Product: [Fedora] Fedora Reporter: Martin Pitt <mpitt>
Component: gnutlsAssignee: Red Hat Crypto Team <crypto-team>
Status: CLOSED ERRATA QA Contact: Fedora Extras Quality Assurance <extras-qa>
Severity: medium Docs Contact:
Priority: unspecified    
Version: 39CC: ansasaki, crypto-team, dueno, fkrenzel, tm, zfridric
Target Milestone: ---Keywords: Regression
Target Release: ---Flags: fedora-admin-xmlrpc: mirror+
Hardware: Unspecified   
OS: Linux   
URL: https://cockpit-logs.us-east-1.linodeobjects.com/pull-5171-20230829-063656-e518ac35-fedora-39-other-cockpit-project-cockpit/log.html#107-2
Whiteboard: CockpitTest
Fixed In Version: gnutls-3.8.1-1.fc39 Doc Type: If docs needed, set a value
Doc Text:
Story Points: ---
Clone Of: Environment:
Last Closed: 2023-09-15 18:42:07 UTC Type: ---
Regression: --- Mount Type: ---
Documentation: --- CRM:
Verified Versions: Category: ---
oVirt Team: --- RHEL 7.3 requirements from Atomic Host:
Cloudforms Team: --- Target Upstream Version:
Embargoed:

Description Martin Pitt 2023-08-29 07:09:11 UTC 
Summary says it all.

Reproducible: Always

Steps to Reproduce:
1. fips-mode-setup --enable
2. reboot
3. gnutls-cli localhost
Actual Results:  
Error in GnuTLS initialization: Error while performing self checks.
global_init: Error while performing self checks.

and exits with code 1

Expected Results:  
Starts connecting and errors with "Could not connect to 127.0.0.1:443: Connection refused" (or succeeds if there is actually a https server running)
Comment 1 Daiki Ueno 2023-08-29 07:33:02 UTC 
According to the log, this seems to be caused by nettle and gnutls version mismatch, where nettle is nettle-3.9.1-2.fc39.x86_64 while gnutls is gnutls-3.8.0-7.fc39.x86_64. I believe either downgrading nettle to the previous version (nettle-3.9.1-1.fc39) or updating gnutls to gnutls-3.8.1-1.fc39 should fix the issue.
Comment 2 Martin Pitt 2023-08-29 07:50:34 UTC 
Indeed my VM (built about two hours ago) currently has nettle-3.9.1-2.fc39.x86_64 , which is even newer than in https://bodhi.fedoraproject.org/updates/?packages=nettle (whose latest version is 3.9.1-1).

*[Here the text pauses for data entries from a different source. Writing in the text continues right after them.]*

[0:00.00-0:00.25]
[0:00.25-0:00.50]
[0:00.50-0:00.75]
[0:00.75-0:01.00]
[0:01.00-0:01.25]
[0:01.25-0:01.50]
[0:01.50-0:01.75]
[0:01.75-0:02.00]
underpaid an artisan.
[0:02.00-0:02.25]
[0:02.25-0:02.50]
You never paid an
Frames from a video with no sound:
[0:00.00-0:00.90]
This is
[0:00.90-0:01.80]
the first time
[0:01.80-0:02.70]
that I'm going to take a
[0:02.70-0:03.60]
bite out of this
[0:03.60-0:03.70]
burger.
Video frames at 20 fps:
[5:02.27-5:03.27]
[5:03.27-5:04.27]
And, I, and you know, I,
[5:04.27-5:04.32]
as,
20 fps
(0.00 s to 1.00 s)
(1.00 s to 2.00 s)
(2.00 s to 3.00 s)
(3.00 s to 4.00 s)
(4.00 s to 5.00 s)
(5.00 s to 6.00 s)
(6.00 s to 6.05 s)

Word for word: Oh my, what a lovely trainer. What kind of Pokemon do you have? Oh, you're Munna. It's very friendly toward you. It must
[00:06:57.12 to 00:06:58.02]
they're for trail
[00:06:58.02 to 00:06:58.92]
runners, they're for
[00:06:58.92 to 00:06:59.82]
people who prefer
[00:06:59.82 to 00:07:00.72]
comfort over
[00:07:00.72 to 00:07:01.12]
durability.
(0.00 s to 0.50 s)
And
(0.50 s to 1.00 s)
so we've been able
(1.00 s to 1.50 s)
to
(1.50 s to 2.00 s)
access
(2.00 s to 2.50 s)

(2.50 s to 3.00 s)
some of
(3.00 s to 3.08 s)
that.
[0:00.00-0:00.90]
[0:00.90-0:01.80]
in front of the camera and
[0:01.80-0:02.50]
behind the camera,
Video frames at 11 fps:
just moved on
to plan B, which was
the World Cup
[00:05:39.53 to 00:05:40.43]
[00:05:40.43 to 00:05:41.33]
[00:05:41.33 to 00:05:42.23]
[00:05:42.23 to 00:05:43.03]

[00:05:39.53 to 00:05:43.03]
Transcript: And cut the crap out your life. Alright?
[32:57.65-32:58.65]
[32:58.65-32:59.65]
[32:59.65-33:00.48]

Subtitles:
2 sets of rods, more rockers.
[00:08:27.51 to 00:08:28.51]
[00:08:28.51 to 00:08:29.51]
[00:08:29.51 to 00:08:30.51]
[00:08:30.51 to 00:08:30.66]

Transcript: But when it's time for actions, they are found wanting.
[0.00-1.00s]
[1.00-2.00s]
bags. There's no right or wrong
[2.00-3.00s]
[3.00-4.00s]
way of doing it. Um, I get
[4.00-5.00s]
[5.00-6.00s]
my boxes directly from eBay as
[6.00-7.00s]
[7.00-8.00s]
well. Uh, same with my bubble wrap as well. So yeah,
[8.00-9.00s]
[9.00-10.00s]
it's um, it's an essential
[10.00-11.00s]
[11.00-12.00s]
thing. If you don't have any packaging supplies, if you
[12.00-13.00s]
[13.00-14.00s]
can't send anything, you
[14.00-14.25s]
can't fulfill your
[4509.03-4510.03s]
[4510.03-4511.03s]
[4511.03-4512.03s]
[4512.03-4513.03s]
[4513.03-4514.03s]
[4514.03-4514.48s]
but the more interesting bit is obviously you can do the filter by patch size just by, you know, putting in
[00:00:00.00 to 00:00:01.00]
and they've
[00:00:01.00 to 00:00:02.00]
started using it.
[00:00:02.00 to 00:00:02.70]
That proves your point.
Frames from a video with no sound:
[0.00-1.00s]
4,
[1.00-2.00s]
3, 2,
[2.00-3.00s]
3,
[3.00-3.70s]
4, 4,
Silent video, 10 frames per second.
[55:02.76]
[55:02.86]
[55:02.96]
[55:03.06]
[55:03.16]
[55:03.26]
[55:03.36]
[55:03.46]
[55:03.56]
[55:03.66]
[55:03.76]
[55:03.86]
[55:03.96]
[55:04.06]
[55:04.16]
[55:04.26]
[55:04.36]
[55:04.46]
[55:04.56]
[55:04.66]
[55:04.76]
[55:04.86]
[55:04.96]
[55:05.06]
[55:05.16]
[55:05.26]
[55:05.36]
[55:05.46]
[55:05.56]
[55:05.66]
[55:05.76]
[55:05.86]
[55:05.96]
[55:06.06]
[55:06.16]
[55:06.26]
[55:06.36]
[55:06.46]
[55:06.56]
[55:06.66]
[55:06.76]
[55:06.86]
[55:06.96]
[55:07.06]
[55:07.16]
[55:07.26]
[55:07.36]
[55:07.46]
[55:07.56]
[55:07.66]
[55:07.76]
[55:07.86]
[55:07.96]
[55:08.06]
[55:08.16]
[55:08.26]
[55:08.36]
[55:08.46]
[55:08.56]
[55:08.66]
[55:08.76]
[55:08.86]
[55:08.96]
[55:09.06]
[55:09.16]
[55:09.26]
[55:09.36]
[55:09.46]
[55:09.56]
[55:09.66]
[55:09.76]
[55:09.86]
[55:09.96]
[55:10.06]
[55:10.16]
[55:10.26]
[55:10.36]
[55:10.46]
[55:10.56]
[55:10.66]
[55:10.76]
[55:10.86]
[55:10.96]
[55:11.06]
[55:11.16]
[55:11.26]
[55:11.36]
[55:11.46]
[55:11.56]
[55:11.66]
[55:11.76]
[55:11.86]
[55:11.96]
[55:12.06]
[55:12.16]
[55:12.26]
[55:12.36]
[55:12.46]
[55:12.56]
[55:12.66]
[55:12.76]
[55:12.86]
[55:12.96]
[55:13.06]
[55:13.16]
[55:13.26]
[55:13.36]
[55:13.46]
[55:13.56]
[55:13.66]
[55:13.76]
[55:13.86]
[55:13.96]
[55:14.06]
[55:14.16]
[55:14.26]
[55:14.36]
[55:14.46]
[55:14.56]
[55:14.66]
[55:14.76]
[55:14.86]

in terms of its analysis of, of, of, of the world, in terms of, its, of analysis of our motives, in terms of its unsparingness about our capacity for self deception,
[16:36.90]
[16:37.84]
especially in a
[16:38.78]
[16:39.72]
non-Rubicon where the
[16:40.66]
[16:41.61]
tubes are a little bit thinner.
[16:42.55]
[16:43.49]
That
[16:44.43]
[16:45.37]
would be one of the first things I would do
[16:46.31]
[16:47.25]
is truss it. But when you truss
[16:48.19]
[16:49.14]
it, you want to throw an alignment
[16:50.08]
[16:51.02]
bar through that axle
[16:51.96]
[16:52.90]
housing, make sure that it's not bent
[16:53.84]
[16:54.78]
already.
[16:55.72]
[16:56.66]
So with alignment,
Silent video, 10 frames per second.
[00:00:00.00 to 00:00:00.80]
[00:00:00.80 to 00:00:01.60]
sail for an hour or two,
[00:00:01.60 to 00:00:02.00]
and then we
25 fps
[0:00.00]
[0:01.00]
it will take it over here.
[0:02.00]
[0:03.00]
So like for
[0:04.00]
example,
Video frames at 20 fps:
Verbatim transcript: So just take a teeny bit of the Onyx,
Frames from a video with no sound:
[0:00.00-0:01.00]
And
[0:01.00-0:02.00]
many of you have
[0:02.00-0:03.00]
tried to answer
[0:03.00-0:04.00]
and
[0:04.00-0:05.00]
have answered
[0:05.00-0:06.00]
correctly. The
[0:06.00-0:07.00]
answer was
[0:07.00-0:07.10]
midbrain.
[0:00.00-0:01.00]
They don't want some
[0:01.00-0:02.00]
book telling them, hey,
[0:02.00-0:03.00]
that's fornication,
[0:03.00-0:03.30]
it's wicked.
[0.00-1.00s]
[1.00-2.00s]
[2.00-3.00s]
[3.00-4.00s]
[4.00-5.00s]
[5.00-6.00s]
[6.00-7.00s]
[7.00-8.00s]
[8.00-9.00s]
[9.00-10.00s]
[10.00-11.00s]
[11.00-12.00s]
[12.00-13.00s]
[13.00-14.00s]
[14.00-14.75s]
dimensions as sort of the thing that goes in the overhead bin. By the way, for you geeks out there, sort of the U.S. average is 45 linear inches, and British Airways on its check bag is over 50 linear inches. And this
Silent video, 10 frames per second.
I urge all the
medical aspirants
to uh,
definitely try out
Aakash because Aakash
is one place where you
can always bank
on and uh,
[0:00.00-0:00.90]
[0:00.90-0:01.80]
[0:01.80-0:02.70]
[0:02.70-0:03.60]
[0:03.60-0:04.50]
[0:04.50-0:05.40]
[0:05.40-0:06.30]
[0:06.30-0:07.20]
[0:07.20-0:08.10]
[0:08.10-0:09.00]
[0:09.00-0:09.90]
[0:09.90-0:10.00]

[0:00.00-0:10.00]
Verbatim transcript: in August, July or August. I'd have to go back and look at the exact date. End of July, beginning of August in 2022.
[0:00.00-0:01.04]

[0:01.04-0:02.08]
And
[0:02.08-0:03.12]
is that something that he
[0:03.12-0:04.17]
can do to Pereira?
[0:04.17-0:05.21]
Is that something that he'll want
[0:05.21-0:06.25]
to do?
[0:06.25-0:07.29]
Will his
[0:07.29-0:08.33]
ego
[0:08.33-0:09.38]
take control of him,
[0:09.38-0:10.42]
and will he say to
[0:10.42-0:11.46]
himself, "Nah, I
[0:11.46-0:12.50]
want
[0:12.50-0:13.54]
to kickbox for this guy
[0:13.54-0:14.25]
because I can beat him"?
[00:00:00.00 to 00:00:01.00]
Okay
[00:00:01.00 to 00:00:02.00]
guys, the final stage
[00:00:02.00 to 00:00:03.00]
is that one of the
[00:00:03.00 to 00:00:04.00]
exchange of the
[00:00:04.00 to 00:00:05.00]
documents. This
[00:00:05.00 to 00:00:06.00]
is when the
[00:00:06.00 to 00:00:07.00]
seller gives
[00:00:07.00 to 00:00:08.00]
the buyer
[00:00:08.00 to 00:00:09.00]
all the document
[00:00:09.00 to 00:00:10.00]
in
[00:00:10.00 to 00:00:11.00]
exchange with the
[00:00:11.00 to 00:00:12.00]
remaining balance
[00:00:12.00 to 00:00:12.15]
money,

I updated to https://bodhi.fedoraproject.org/updates/FEDORA-2023-7ef3bc8d6d , i.e. to gnutls 3.8.1-1.fc39  and that indeed fixes the issue. Want to refer to this bug in the bodhi advisory? I'm happy to karma it up then.

Thanks!
Comment 3 Fedora Update System 2023-08-30 09:15:18 UTC 
FEDORA-2023-7ef3bc8d6d has been submitted as an update to Fedora 39. https://bodhi.fedoraproject.org/updates/FEDORA-2023-7ef3bc8d6d
Comment 4 Fedora Update System 2023-09-15 18:42:07 UTC 
FEDORA-2023-7ef3bc8d6d has been pushed to the Fedora 39 stable repository.
If problem still persists, please make note of it in this bug report.